Brain Gym is a commercial training program that claims that any learning challenges can be overcome by finding the right movements, the use of which will create new pathways in the brain.
They claim that the repetition of the 26 Brain Gym movements “activates the brain for optimal storage and retrieval of information.” Its theoretical foundation has been thoroughly discredited by the scientific community, who describe it as pseudoscience.
Peer reviewed scientific studies into Brain Gym have found no significant improvement in general academic skills.
Its claimed results have been put down to the placebo effect and the benefits of breaks and exercise. Its founder, Paul Dennison, has admitted that many of Brain Gym’s claims are not based on good science, but on his “hunches”.
It is widely used in British state schools. It is also offered to both children and adults in parts of the United States and Canada.
What became Brain Gym began in Paul and Gail Dennison’s work in the 1970s, researching more effective ways to help learning disabled children and adults.
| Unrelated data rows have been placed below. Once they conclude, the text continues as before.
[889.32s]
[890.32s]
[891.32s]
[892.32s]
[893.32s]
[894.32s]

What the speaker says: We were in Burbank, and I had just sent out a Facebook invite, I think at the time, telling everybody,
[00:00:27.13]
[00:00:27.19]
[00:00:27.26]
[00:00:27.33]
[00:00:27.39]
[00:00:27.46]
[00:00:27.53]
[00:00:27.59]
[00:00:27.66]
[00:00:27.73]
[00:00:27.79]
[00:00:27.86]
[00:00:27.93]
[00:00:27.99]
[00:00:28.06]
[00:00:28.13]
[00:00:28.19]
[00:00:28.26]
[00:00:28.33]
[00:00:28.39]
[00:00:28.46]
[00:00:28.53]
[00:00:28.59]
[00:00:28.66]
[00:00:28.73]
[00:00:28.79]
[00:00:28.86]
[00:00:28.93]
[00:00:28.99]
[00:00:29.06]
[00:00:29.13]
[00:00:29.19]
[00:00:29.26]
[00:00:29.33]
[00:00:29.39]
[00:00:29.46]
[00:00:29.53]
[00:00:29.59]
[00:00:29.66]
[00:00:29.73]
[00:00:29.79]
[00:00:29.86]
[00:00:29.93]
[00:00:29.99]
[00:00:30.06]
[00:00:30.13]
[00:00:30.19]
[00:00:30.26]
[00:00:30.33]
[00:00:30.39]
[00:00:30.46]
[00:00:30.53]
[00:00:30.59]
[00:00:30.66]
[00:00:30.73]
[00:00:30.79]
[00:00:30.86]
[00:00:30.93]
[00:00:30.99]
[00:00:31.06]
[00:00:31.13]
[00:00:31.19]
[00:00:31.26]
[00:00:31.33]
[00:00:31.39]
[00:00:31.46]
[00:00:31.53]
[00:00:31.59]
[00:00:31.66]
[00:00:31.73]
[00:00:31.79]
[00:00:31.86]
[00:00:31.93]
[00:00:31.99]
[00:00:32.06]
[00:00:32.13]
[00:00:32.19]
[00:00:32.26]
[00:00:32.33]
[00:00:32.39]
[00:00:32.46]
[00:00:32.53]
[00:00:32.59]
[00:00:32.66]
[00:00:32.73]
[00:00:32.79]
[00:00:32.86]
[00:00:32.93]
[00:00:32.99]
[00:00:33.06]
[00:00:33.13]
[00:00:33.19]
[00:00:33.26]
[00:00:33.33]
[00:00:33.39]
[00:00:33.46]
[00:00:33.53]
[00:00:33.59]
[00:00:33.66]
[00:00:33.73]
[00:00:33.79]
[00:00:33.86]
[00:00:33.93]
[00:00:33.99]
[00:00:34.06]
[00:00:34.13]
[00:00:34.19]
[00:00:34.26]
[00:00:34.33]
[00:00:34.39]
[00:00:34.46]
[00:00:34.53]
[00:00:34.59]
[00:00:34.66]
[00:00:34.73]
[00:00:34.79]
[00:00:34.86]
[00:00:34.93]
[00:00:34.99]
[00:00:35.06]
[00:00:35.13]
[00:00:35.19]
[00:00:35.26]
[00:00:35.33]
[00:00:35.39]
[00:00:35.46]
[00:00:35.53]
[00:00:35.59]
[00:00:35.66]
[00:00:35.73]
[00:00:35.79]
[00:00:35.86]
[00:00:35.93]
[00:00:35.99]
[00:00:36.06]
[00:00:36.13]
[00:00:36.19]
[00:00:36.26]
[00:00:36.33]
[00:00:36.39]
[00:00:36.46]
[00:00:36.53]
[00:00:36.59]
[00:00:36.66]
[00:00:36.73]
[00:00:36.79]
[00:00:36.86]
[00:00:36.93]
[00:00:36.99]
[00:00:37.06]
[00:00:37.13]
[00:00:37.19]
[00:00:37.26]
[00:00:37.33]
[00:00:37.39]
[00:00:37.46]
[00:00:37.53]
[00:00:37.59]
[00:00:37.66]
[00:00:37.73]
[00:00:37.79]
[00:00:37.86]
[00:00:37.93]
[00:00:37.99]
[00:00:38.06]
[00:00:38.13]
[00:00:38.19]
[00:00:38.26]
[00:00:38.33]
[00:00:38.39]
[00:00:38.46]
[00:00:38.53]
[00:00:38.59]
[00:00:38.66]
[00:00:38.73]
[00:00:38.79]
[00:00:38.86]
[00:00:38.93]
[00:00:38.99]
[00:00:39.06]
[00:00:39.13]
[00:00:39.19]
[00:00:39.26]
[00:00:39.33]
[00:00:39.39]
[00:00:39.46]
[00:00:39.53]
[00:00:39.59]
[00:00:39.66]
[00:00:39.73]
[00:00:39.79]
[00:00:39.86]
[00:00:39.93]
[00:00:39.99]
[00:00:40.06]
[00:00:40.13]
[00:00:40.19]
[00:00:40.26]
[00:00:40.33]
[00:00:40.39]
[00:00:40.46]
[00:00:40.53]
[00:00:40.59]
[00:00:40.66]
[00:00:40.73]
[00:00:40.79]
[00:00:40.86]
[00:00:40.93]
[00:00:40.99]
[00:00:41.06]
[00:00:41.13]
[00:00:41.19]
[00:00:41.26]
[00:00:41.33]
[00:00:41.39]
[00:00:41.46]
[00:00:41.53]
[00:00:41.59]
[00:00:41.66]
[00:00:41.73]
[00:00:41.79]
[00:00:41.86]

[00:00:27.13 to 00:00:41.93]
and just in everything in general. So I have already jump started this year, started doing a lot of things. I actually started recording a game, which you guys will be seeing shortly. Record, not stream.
They call their field of study, which they founded during this period, “Educational Kinesiology” (Edu-K), a form of applied kinesiology. They define Edu-K as “learning through movement”.
Some of the specific movements the program uses were, according to the Brain Gym website, developed from Paul Dennison’s “knowledge of the relationship of movement to perception, and the impact of these on fine motor and academic skills.”
Others were learned during his training as a marathon runner, his study of vision training, his study of Jin Shin Jitsu (a form of acupressure), and his study of Applied Kinesiology.
The Dennisons presented their program under its current name in their booklets Switching On: A Guide to Edu-Kinesthetics (1980) and Brain Gym – Simple Activities for Whole Brain Learning (1986).
Brain Gym is now used in more than 80 countries.
Rubbing the brain buttons, in order to “improve blood flow to the brain”, to “switch on the entire brain”.
The program is based on the premise that all learning begins with movement, and that any learning challenges can be overcome by finding the right movements, to subsequently create new pathways in the brain.
It claims that the repetition of certain movements “activates the brain for optimal storage and retrieval of information” and “promotes efficient communication among the many nerve cells and functional centers located throughout the brain and sensory motor system.
There are 26 of these exercises, which are designed to “integrate body and mind” in order to improve “concentration, memory, reading, writing, organizing, listening, physical coordination, and more.
Educational Kinesiology teaches that brain function is defined in terms of three dimensions: laterality is the ability to co-ordinate the left and right sides of the brain, focus is the ability to co-ordinate the front and back of the brain, and centering is the ability to co-ordinate the top and bottom of the brain.
According to Brain Gym, people whose brains are not interconnected properly in the three different dimensions suffer from corresponding deficits; for example, the ability to move and think at the same time is dependent on laterality (left to right coordination).
The Brain Gym exercises are claimed to work by interconnecting the brain in these three dimensions. Anatomical, physiological and neurological research does not support this model.